Job submission¶
CPU jobs¶
Jobs are typically submitted as bash scripts. At the top of such a script, you can specify various SBATCH
parameters for your job submission, such as the amount of memory and the number of CPUs that you want to request. After that, you include the commands you want to execute. The script below simply writes the name of the node where the job will run to a file named job.out
.
#!/usr/bin/env bash
#SBATCH --cpus-per-task=1
#SBATCH --mem=100
#SBATCH --time=2:00
#SBATCH --output=job.out
srun hostname
The first line is a so-called shebang that specifies the interpreter for the file. In this case, the interpreter is bash
. However, it could be any other interpreter such as tcsh
, python
, or R
.
The job above requests 1 CPU (--cpus-per-task=1
) and 100 MB of RAM (--mem=100
) for 2 minutes (--time=2:00
). These and other parameters are described below in greater detail.
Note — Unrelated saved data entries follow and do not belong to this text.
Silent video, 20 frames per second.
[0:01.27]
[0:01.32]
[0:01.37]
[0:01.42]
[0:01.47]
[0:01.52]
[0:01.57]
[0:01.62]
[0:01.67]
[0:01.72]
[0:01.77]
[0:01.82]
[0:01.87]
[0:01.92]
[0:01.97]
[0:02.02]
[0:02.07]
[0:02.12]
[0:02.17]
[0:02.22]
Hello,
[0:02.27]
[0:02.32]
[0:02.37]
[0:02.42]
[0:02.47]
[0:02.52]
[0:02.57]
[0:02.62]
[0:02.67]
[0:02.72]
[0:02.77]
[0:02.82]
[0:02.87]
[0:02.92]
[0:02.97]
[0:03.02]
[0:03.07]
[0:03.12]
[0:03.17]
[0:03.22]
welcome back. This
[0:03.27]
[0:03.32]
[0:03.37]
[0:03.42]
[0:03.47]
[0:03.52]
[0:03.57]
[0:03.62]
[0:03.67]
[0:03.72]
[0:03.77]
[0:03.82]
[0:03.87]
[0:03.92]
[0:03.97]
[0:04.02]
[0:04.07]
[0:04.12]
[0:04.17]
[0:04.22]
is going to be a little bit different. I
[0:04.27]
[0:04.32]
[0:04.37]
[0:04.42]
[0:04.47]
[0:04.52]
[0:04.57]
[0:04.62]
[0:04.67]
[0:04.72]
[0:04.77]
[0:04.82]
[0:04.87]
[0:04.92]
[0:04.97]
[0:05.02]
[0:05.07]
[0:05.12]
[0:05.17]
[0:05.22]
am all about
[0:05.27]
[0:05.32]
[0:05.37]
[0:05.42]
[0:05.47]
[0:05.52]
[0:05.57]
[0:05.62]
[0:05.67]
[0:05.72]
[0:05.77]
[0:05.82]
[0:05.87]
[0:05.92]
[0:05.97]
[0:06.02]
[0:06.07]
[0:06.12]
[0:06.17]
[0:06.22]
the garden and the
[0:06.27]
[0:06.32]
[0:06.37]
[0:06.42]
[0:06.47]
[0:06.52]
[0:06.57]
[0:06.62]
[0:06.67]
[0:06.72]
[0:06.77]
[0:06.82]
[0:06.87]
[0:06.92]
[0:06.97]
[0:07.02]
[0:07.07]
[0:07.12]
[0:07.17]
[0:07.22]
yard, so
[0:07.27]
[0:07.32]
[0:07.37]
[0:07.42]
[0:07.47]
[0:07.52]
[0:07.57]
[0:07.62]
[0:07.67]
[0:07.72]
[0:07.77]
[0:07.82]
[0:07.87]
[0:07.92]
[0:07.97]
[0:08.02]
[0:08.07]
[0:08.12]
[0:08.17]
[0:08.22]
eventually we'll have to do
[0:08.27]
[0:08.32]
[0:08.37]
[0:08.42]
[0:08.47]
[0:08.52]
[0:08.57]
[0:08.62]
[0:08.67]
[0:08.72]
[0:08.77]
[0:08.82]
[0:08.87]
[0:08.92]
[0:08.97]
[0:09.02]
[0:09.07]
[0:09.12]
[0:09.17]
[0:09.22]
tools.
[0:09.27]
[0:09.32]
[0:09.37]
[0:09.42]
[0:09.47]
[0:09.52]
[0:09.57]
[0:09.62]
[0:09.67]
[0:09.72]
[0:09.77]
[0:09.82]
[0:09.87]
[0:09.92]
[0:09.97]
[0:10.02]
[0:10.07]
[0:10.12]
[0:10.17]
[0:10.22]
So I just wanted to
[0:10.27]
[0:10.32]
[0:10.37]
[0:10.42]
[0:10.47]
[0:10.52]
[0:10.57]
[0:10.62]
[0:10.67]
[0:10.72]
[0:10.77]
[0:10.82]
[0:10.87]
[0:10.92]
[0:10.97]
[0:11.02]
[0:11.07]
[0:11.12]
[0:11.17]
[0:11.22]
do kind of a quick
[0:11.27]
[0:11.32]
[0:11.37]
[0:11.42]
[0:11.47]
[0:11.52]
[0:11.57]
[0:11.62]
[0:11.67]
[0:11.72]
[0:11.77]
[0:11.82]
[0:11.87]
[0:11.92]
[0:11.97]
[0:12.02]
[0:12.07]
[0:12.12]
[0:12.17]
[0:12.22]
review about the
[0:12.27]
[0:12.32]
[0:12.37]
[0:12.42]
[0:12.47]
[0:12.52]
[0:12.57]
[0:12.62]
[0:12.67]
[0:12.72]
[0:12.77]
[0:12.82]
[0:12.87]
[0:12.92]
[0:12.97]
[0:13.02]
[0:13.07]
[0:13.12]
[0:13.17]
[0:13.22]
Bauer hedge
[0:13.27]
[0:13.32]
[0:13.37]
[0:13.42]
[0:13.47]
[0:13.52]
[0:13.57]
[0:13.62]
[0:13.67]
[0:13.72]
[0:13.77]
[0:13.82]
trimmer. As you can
It is essential to place all SBATCH
directives immediately after the shebang. Otherwise, they will be ignored. If you do not specify any parameters, Slurm will allocate 1 vCPU, 1 MB of memory and 1 second for execution time. Since such allocation is insufficient for any real job, at a minimum you should specify the amount of memory and execution time.
If you save the script to the file named myjob
, you can schedule its execution with
sbatch myjob
Upon successful submission, Slurm will print the Job ID.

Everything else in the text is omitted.